Below is a listing; transcribe it exactly but without any images.

The input
BEGIN
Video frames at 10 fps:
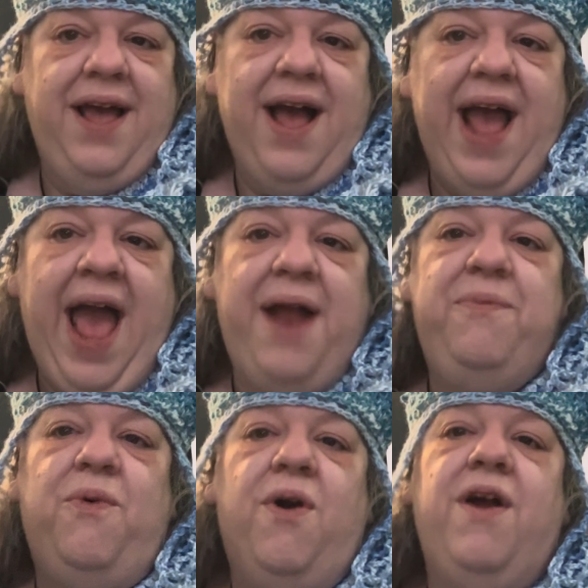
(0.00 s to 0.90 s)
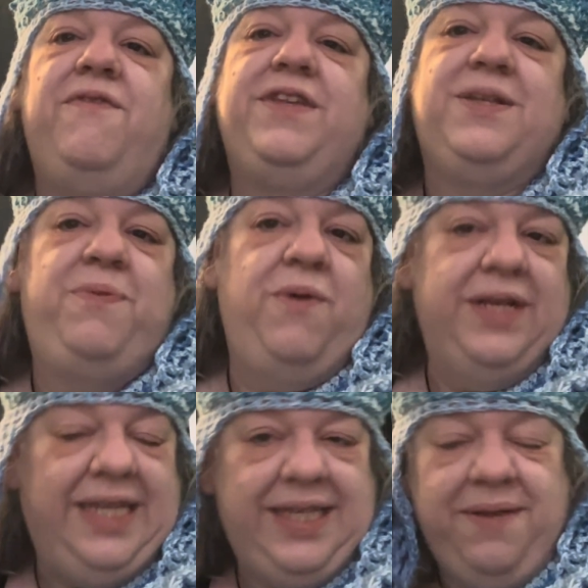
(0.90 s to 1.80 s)
had more of a support
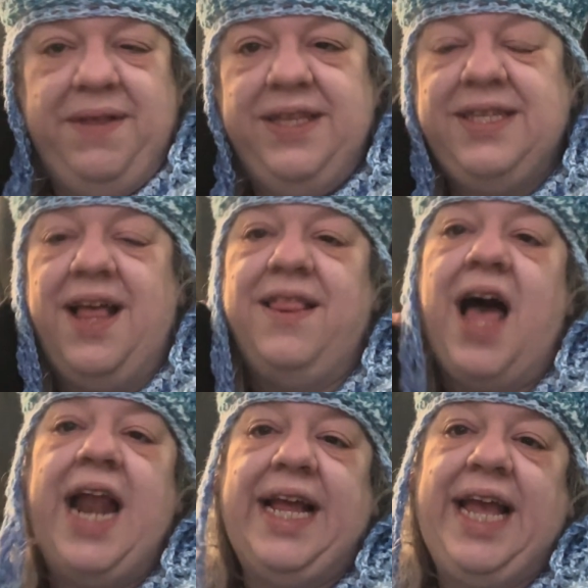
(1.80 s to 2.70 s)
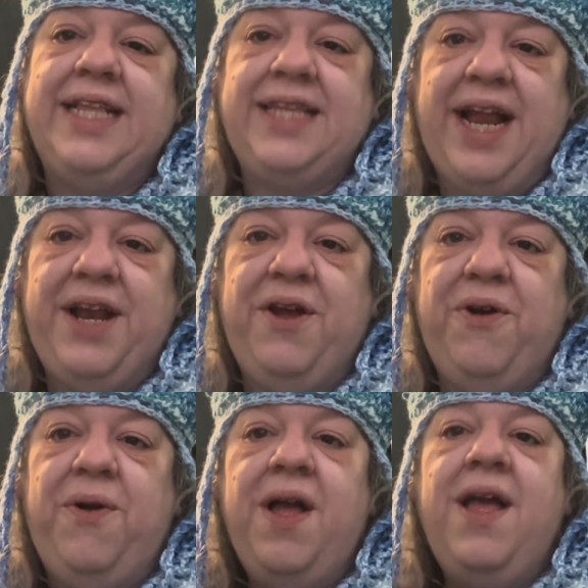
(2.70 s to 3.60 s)
system than a lot of kids I knew.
END
Answer to this problem
Video frames at 10 fps:
(0.00 s to 0.90 s)
(0.90 s to 1.80 s)
had more of a support
(1.80 s to 2.70 s)
(2.70 s to 3.60 s)
system than a lot of kids I knew.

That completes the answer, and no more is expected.